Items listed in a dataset
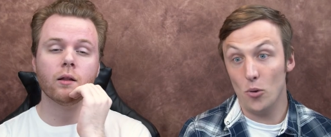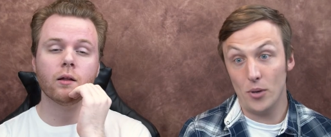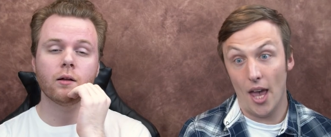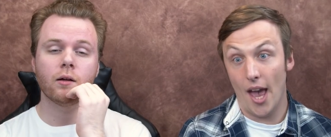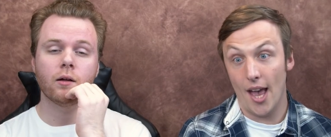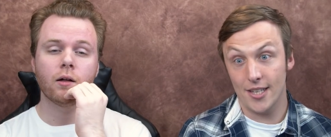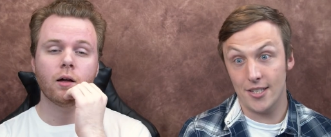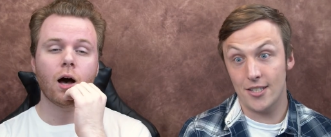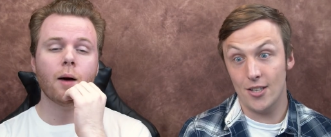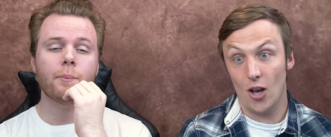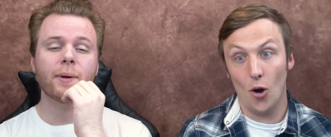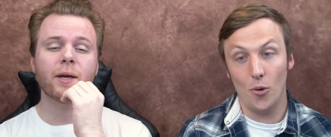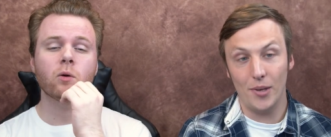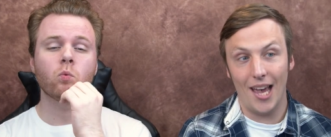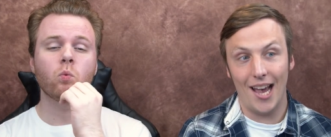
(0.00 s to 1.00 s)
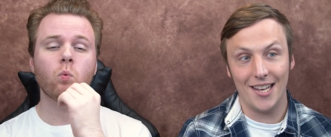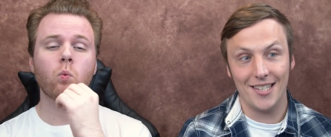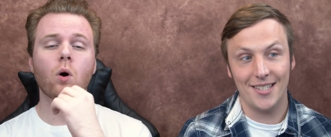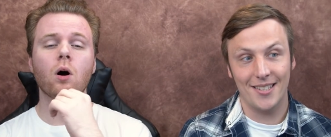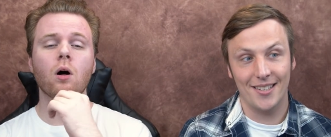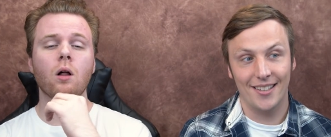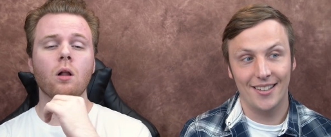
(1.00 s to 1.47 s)
Speaker 1: Oh, yes. Up oh, a yes.
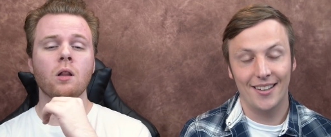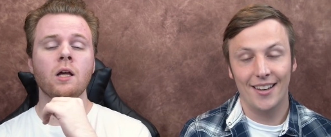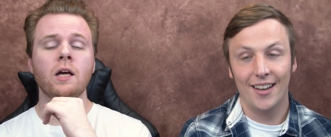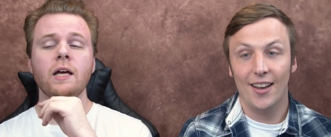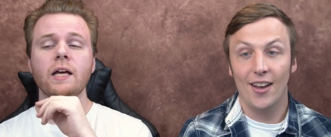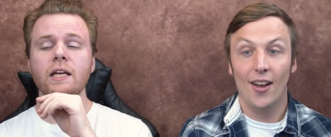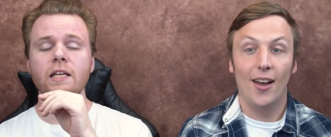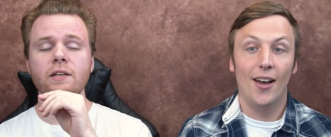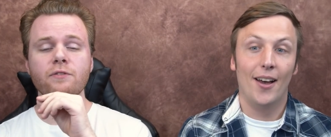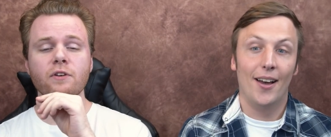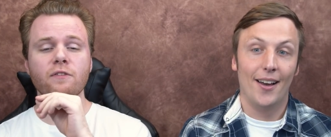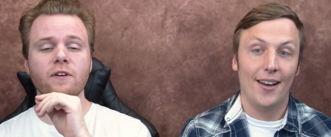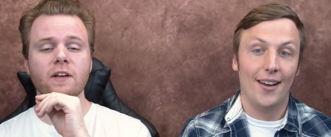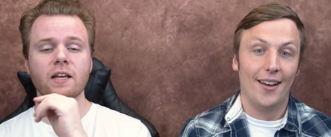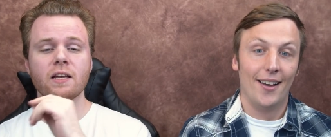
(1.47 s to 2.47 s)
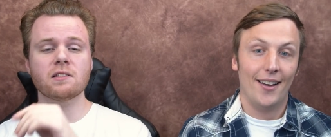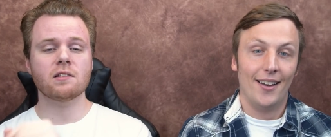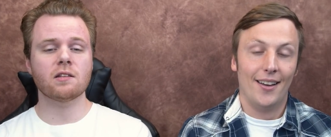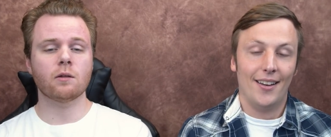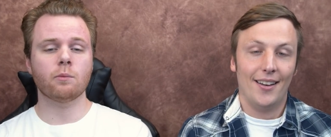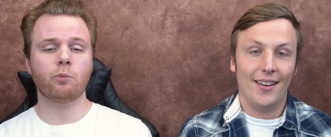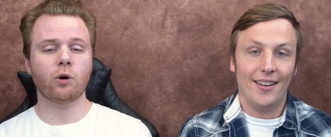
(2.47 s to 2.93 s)
wall. Even if it gets
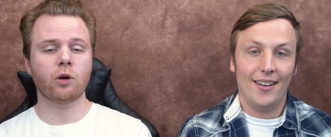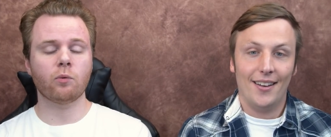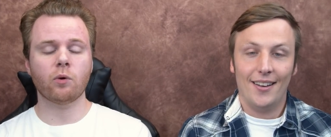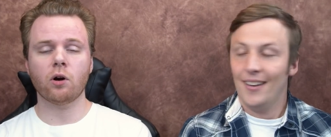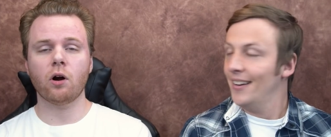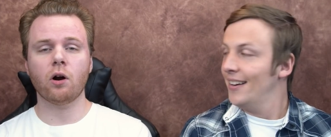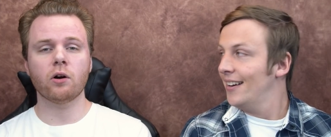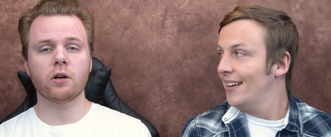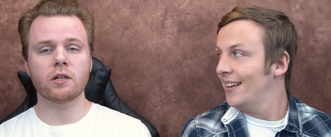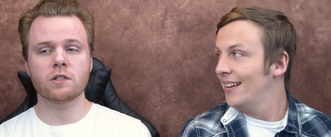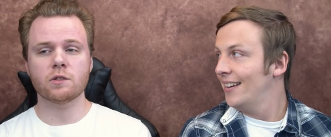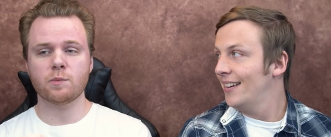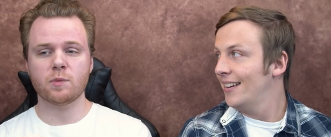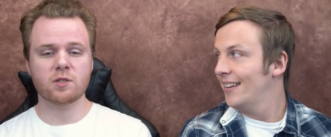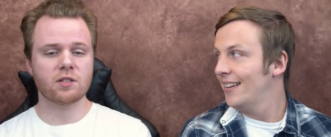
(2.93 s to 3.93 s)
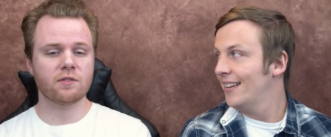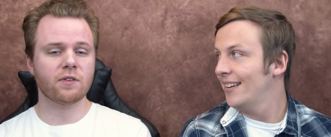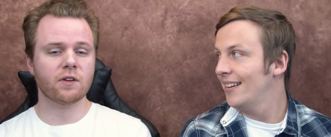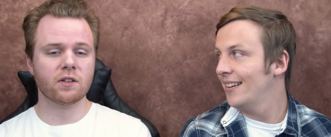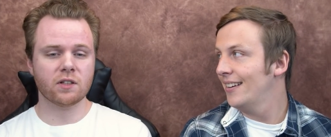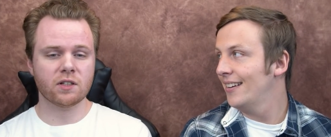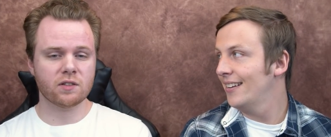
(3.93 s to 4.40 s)
to the point where Haruhi
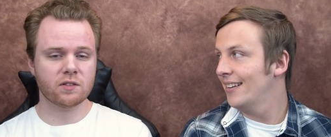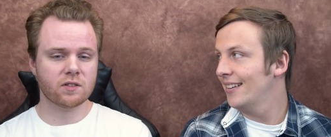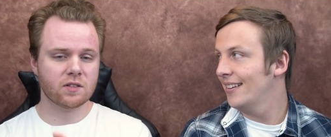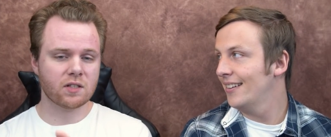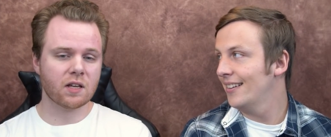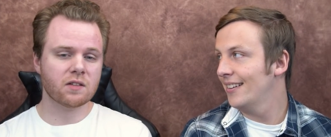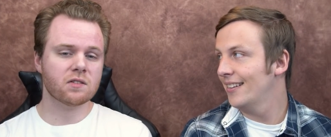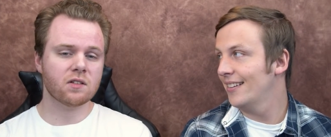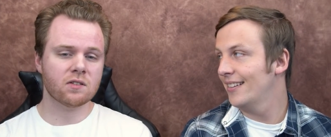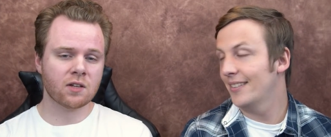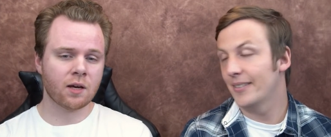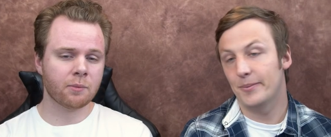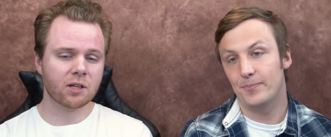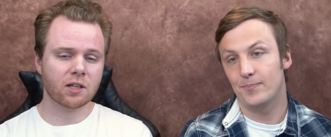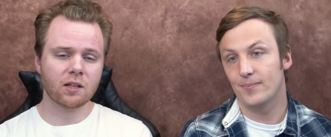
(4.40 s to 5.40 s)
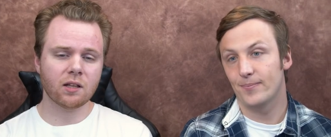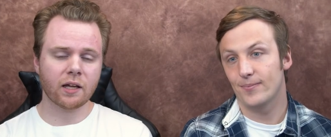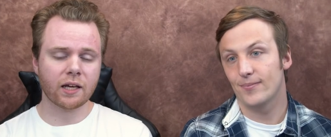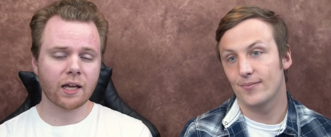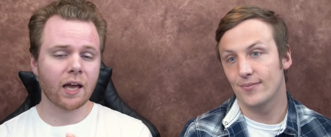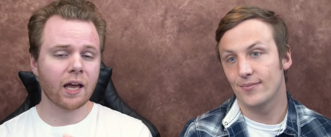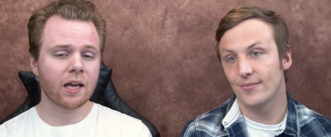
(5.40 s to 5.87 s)
specifically says to Tamaki,
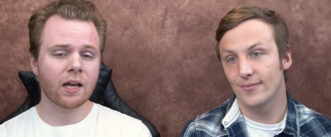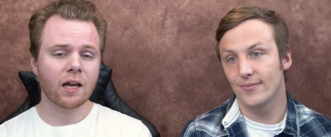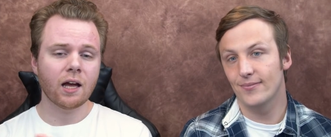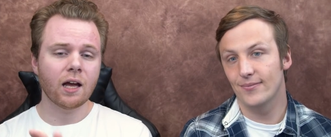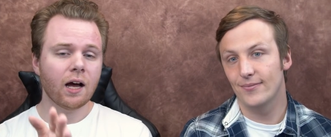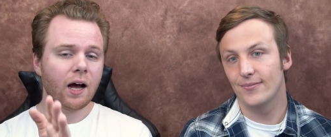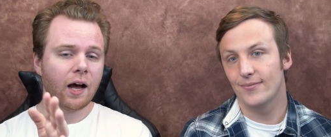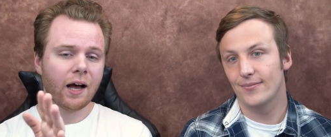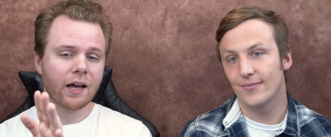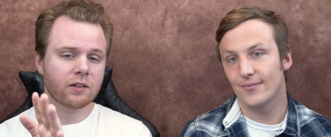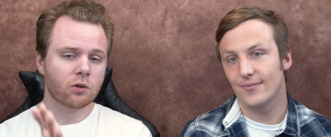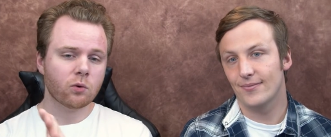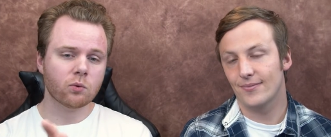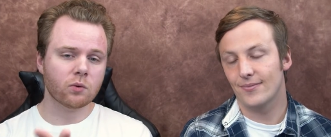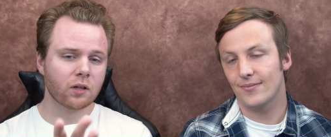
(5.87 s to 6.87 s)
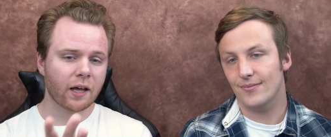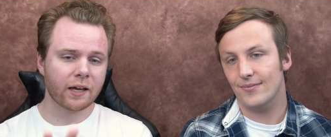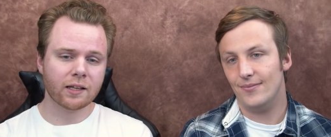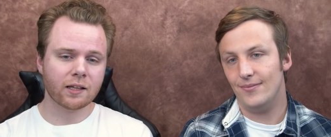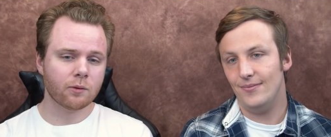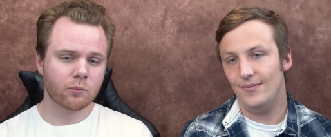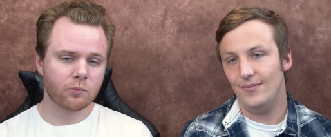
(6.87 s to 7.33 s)
like, hey, mm-hmm. I don't
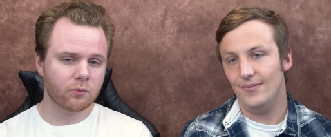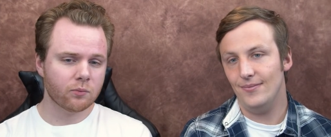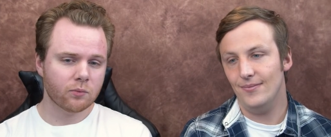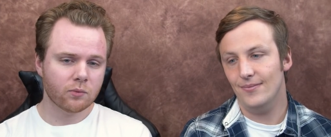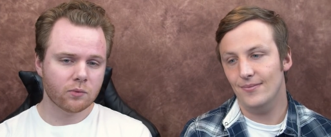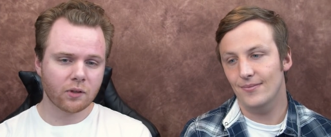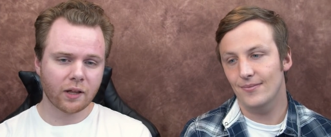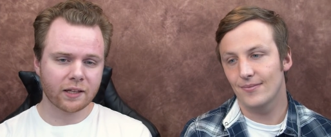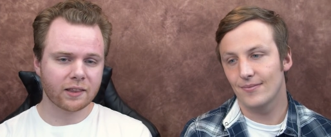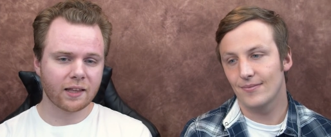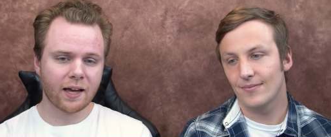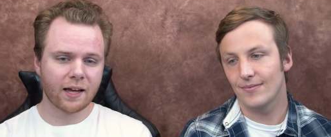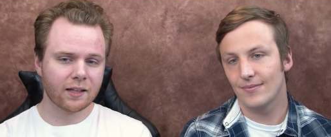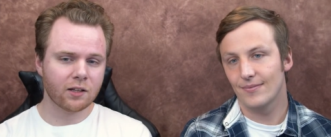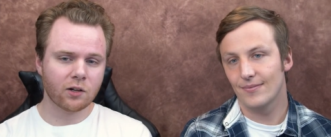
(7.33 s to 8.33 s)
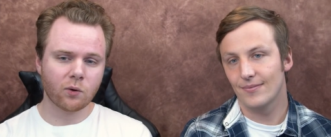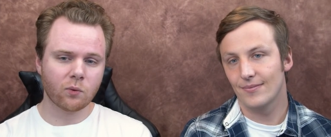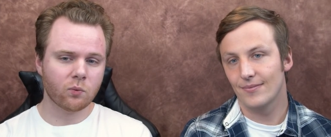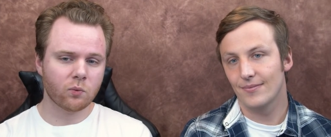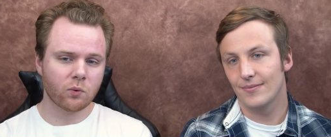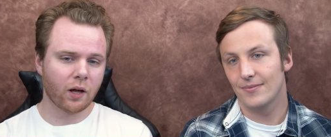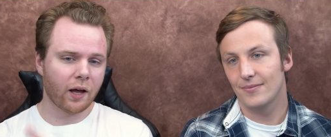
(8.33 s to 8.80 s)
like him. Like that, you know,
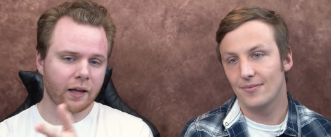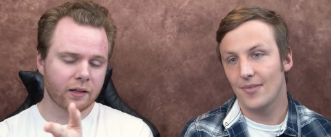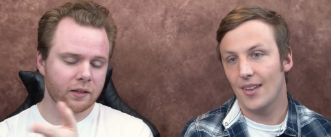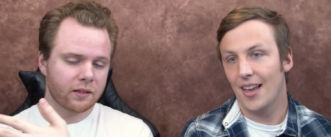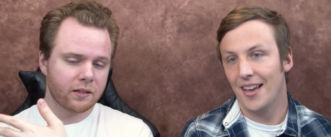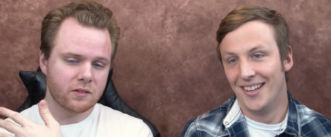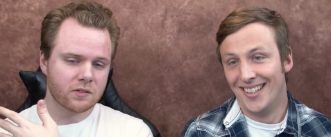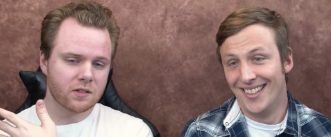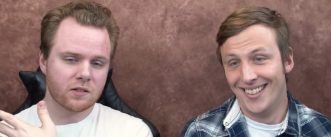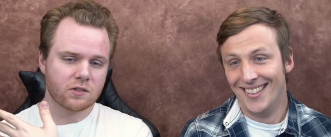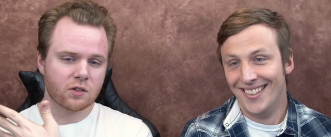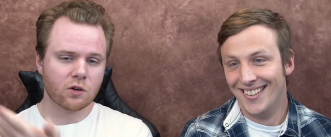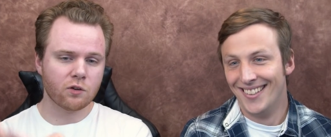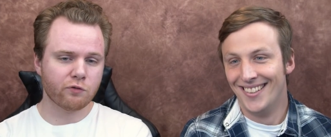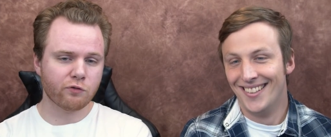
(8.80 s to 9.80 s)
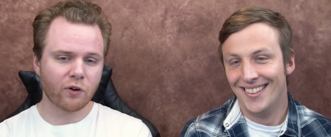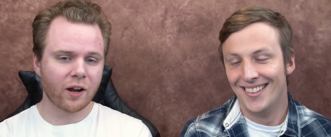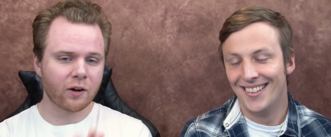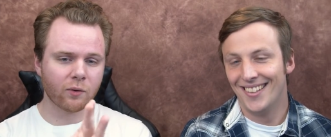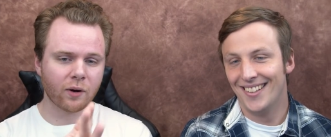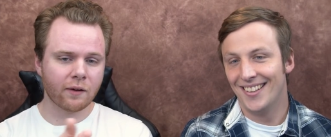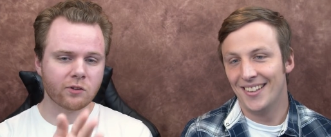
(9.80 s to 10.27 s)
I he's he's a good
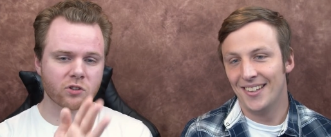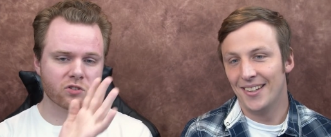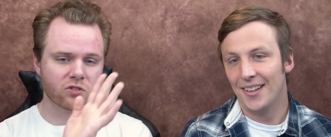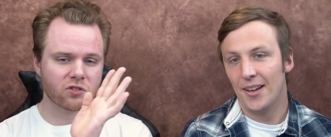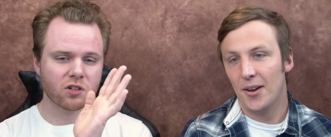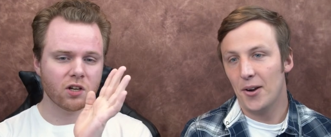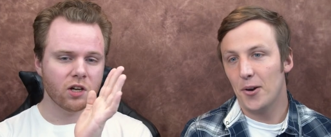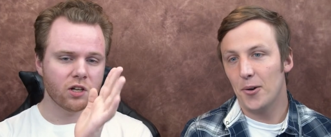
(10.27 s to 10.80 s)
friend, whatever. Just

■ **ASSIGNMENT**
Once the pictures are set aside, write out each record exactly.

■ **ANSWER TO THIS EXERCISE**
(0.00 s to 1.00 s)
(1.00 s to 1.47 s)
Speaker 1: Oh, yes. Up oh, a yes.
(1.47 s to 2.47 s)
(2.47 s to 2.93 s)
wall. Even if it gets
(2.93 s to 3.93 s)
(3.93 s to 4.40 s)
to the point where Haruhi
(4.40 s to 5.40 s)
(5.40 s to 5.87 s)
specifically says to Tamaki,
(5.87 s to 6.87 s)
(6.87 s to 7.33 s)
like, hey, mm-hmm. I don't
(7.33 s to 8.33 s)
(8.33 s to 8.80 s)
like him. Like that, you know,
(8.80 s to 9.80 s)
(9.80 s to 10.27 s)
I he's he's a good
(10.27 s to 10.80 s)
friend, whatever. Just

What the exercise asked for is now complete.